Ketergantungan pada Impor Memicu Ketidakstabilan Ekonomi
Musim tanam padi di Bangladesh mencakup sekitar 90 persen dari produksi beras nasional. Namun, karena negara ini mengimpor lebih dari 85 persen pupuknya, ketergantungan pada pasokan global membuatnya rentan terhadap fluktuasi harga. Kenaikan biaya impor dan krisis pangan global telah memicu kebutuhan darurat, yang berdampak pada daya beli masyarakat dan perekonomian secara keseluruhan. Selain itu, dana darurat sebesar USD 713 juta akan disalurkan sebelum 30 Juni 2026 untuk mengatasi masalah ini.
Key Issue terkait kenaikan harga pangan dan pupuk tidak hanya berdampak pada kebutuhan pokok, tetapi juga memengaruhi pertanian dan industri pengolahan. Kenaikan harga pupuk, terutama nitrogen dan fosfor, menyebabkan biaya produksi petani meningkat secara signifikan. Hal ini memaksa petani kecil untuk mengurangi luas lahan pertanian atau memangkas pengeluaran di sektor lain. Selain itu, kenaikan harga bahan bakar minyak juga memperparah tekanan pada anggaran rumah tangga masyarakat.
Peran Bank Dunia dalam Membantu Bangladesh
Bank Dunia telah menetapkan skema kredit yang terstruktur untuk mendukung Bangladesh dalam mengatasi Key Issue ini.

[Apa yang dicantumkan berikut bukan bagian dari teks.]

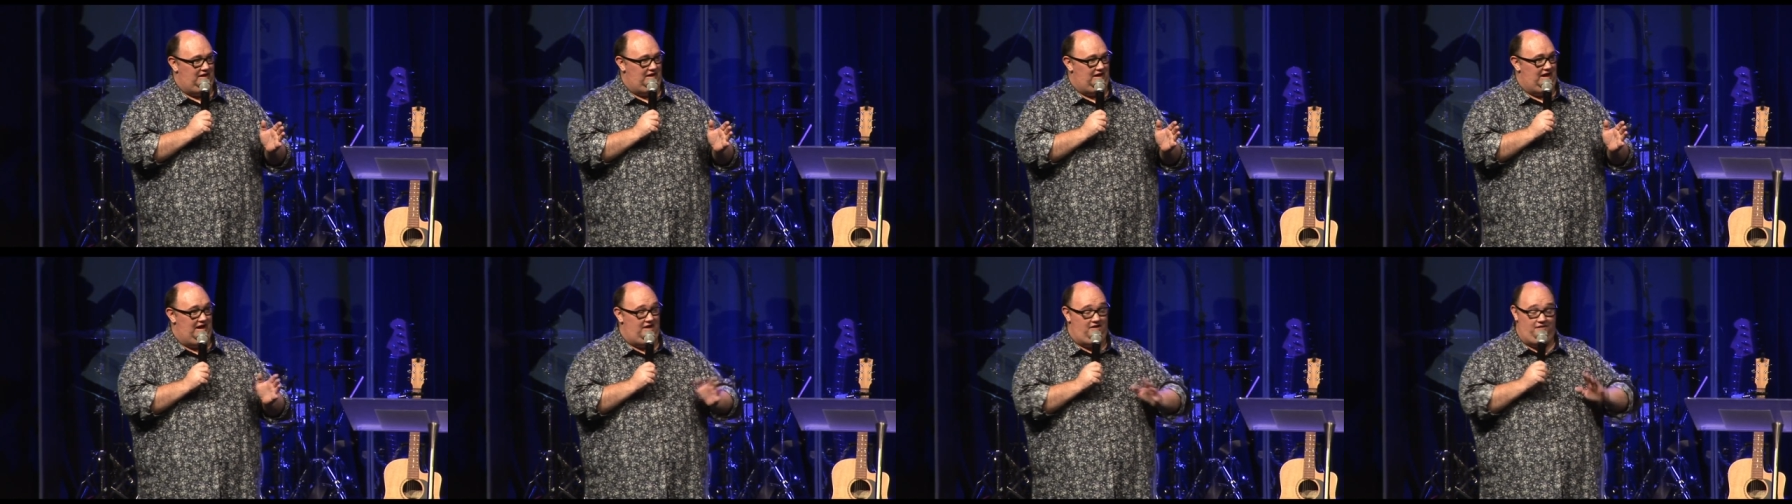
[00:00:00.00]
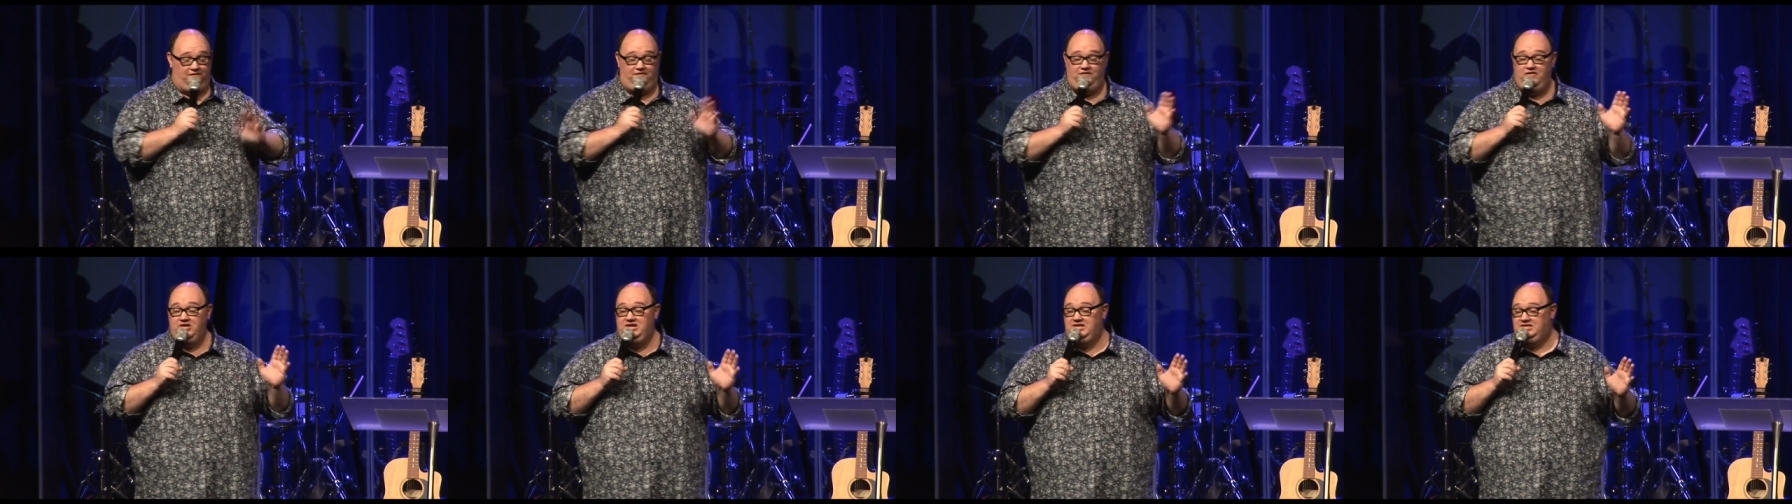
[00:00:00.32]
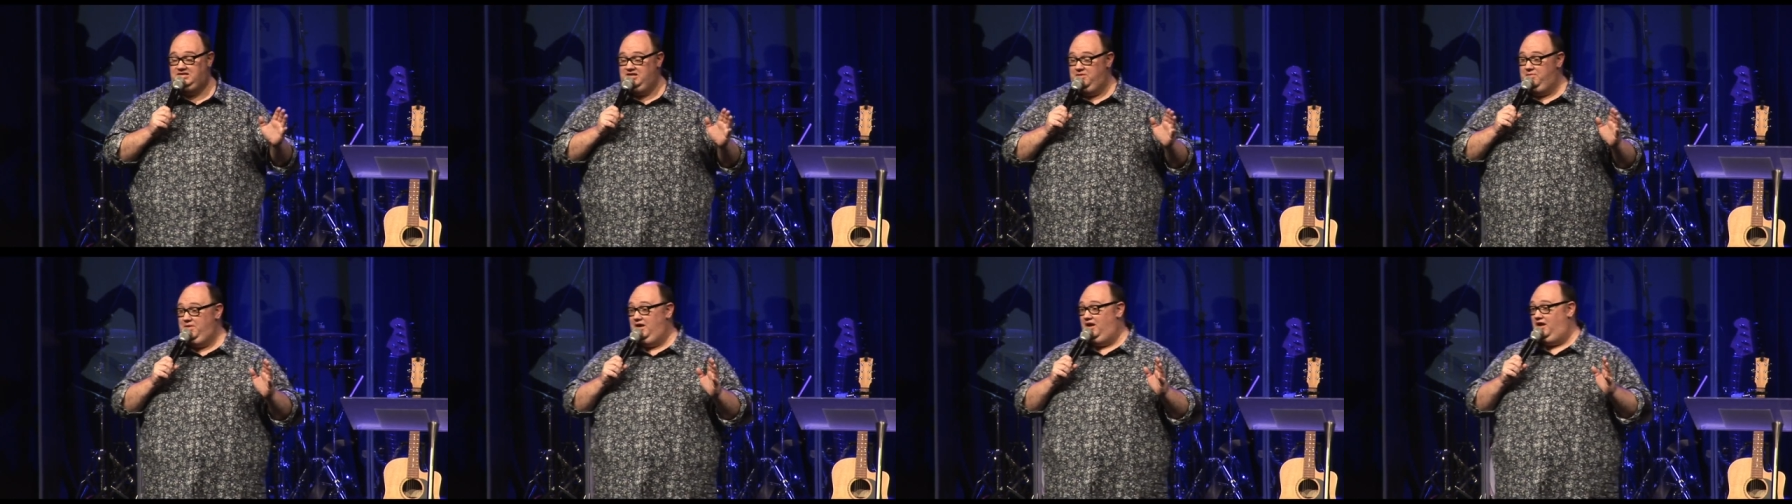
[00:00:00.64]
and it freaks
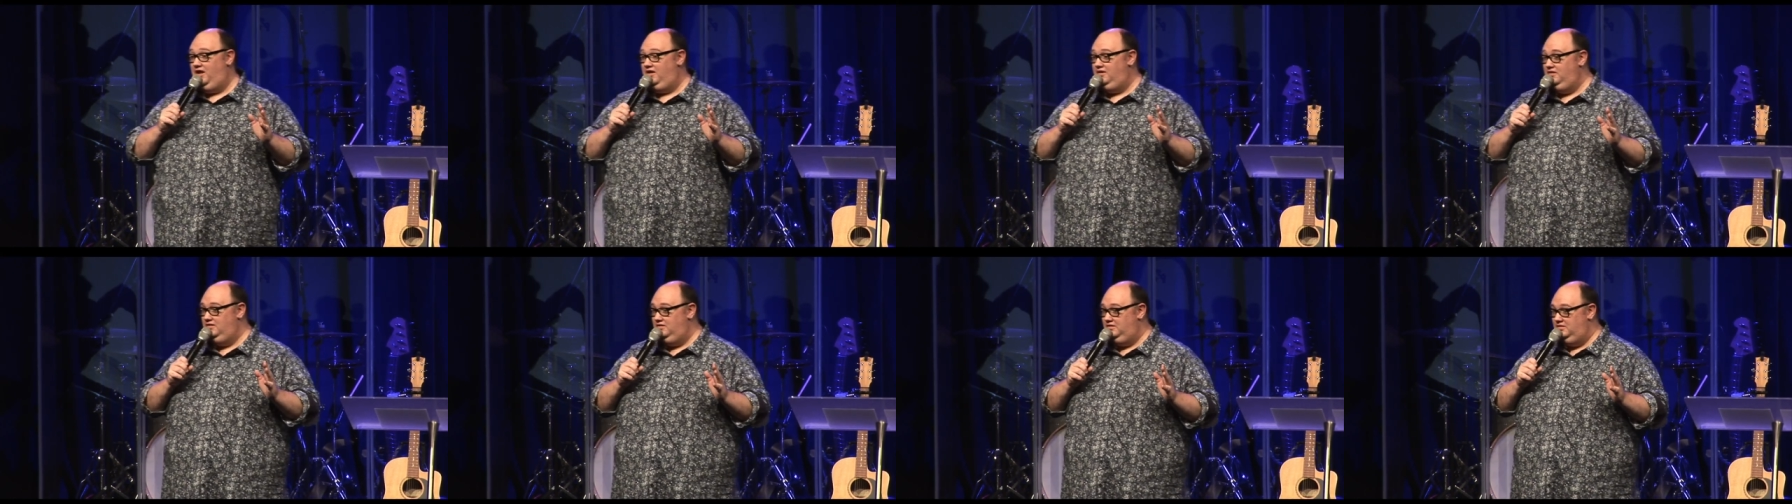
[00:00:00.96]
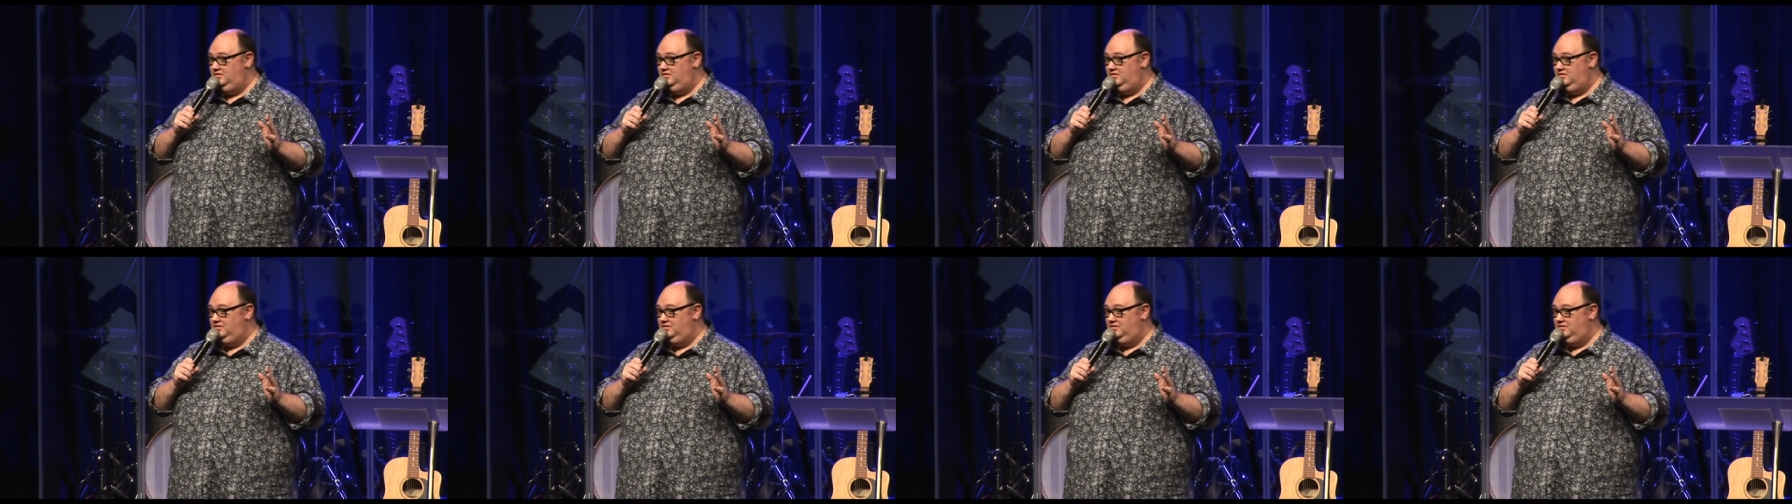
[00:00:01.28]
him out.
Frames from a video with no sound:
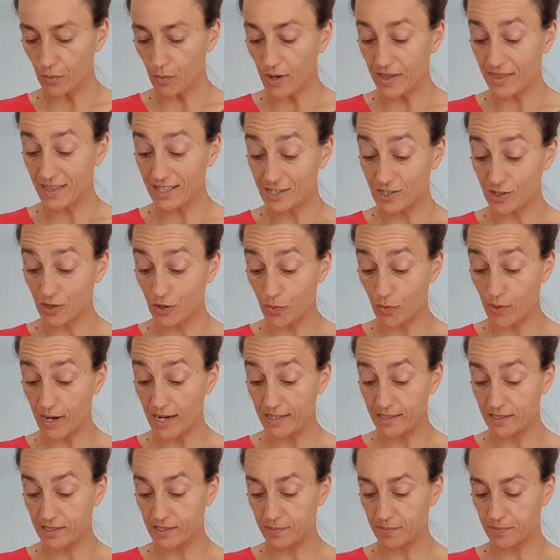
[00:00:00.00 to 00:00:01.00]
one that's
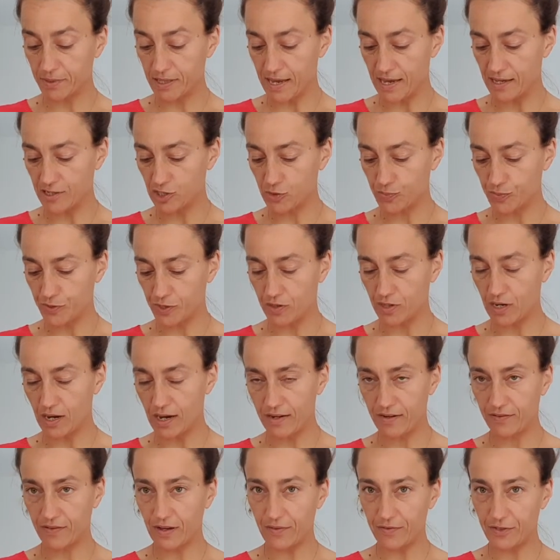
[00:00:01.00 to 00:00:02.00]
great to blanch, but you
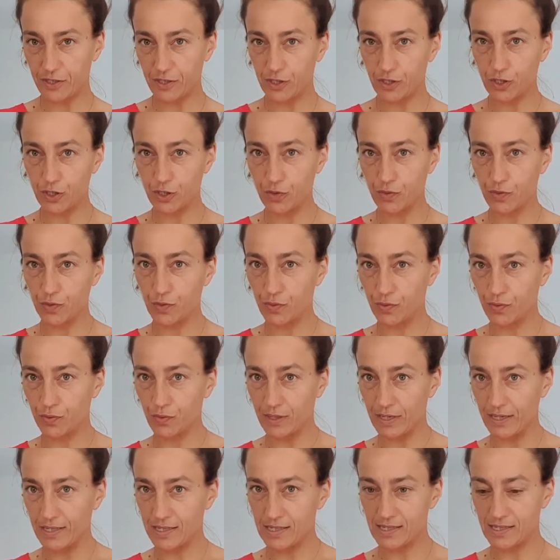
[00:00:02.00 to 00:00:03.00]
kind of have to do
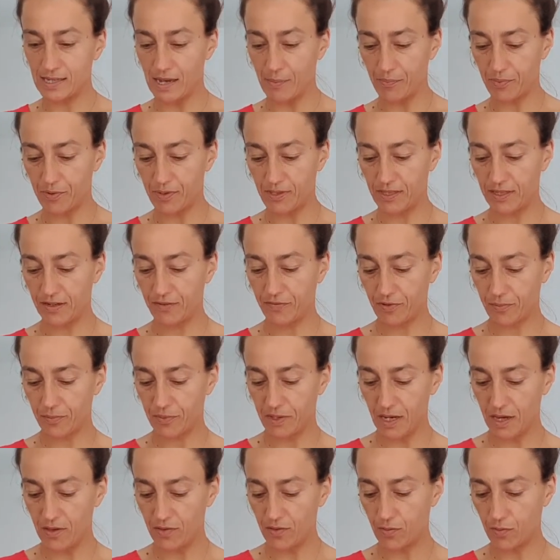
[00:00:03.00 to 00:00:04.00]
it separately from
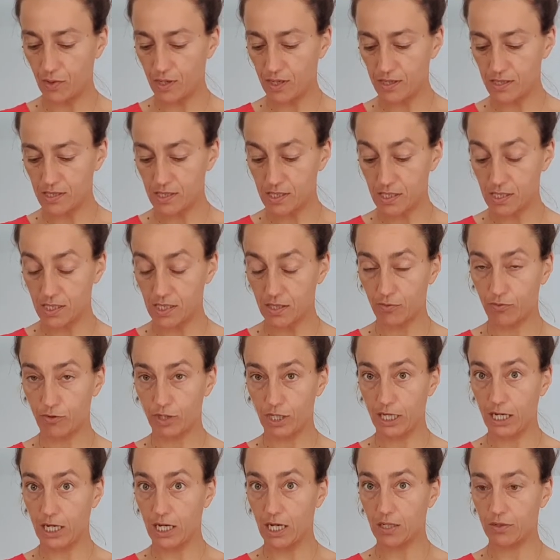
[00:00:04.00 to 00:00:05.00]
the other ones because it
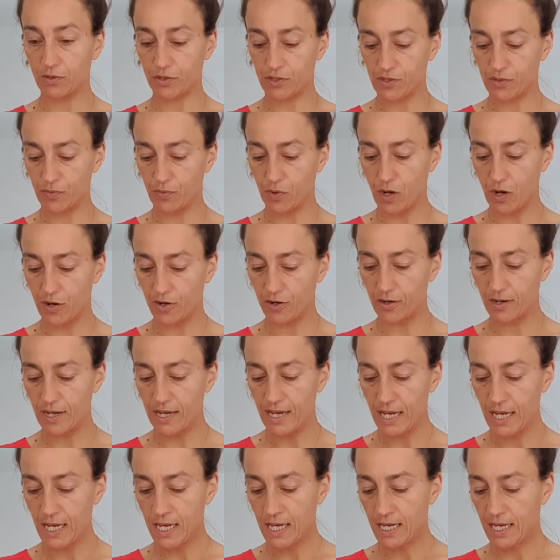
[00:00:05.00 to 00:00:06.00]
really colors the water,
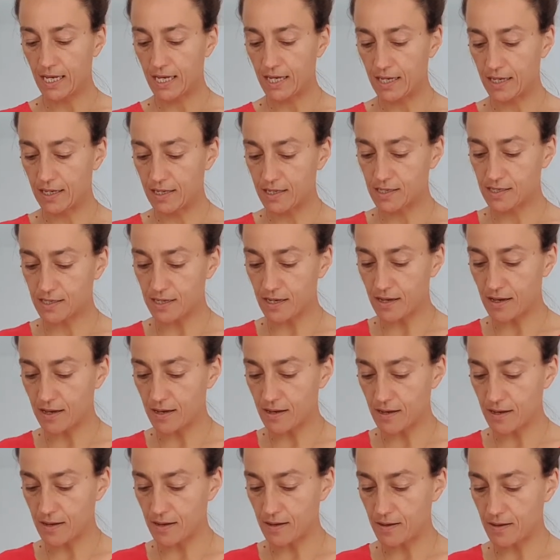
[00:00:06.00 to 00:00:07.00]
is
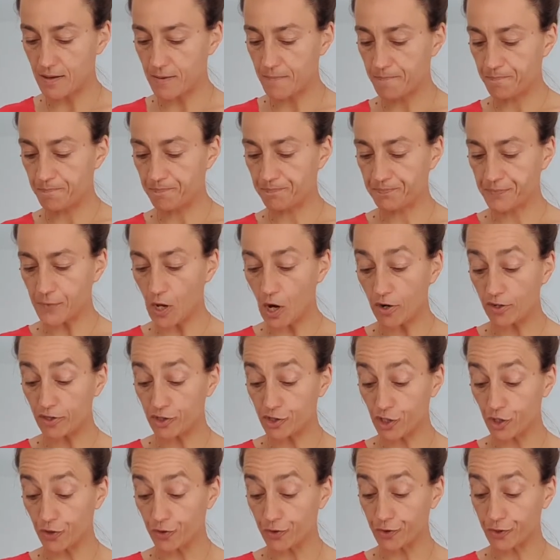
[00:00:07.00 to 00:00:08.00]

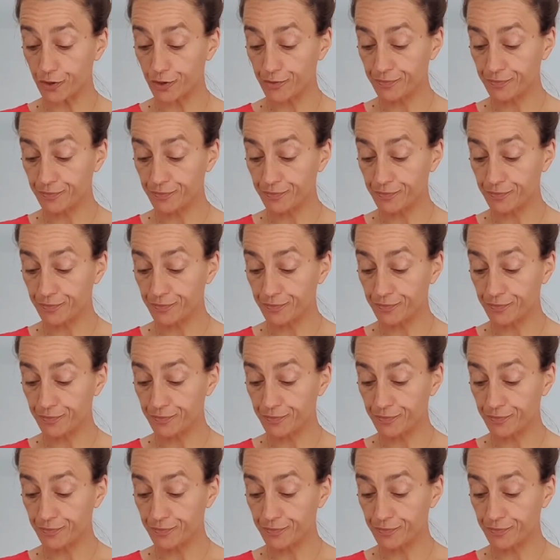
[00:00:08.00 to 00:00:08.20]
artichoke.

Program pertama berupa dana USD 300 juta akan digunakan untuk mengimpor pupuk sebelum musim tanam, sementara program kedua, USD 713 juta, akan dialokasikan sebagai bantuan langsung kepada keluarga berpenghasilan rendah. Dana darurat ini juga bertujuan untuk memperkuat usaha kecil dan menengah, yang menjadi tulang punggung perekonomian nasional.
“Fluktuasi harga pangan, pupuk, dan bahan bakar yang dipicu oleh konflik Timur Tengah, ditambah tekanan anggaran yang meningkat, memberi tekanan besar pada perekonomian Bangladesh, terutama terhadap petani kecil dan masyarakat miskin,” jelas Jean Pesme, direktur divisi Bank Dunia untuk Bangladesh dan Bhutan.
Key Issue ini terjadi karena pasokan internasional yang terganggu oleh perang antara AS dan Iran yang memasuki tahap akut di akhir Februari 2026. Ketegangan geopolitik tersebut menyebabkan harga bahan bakar minyak dan pupuk naik tajam, mengganggu kestabilan ekonomi dan kesejahteraan rakyat. Cadangan devisa Bangladesh pun terus tertekan akibat biaya impor yang meningkat, yang memaksa pemerintah mengambil langkah kredit darurat untuk menjaga ketahanan pangan dan energi.
Bangladesh menghadapi tantangan ekonomi yang kompleks, dengan masalah utama kenaikan harga pangan dan pupuk menjadi salah satu pemicu utama defisit anggaran. Selain itu, perlambatan aliran dana remitansi dari warga Bangladesh yang bekerja di luar negeri juga memperburuk kondisi fiskal. Pemerintah berupaya mengurangi dampaknya dengan mengalokasikan dana kredit dari Bank Dunia, namun kebutuhan akan bantuan ekstra masih terus meningkat. Key Issue ini menunjukkan bagaimana ketergantungan ekonomi global dapat menyebabkan kerentanan yang serius jika tidak dikelola dengan tepat.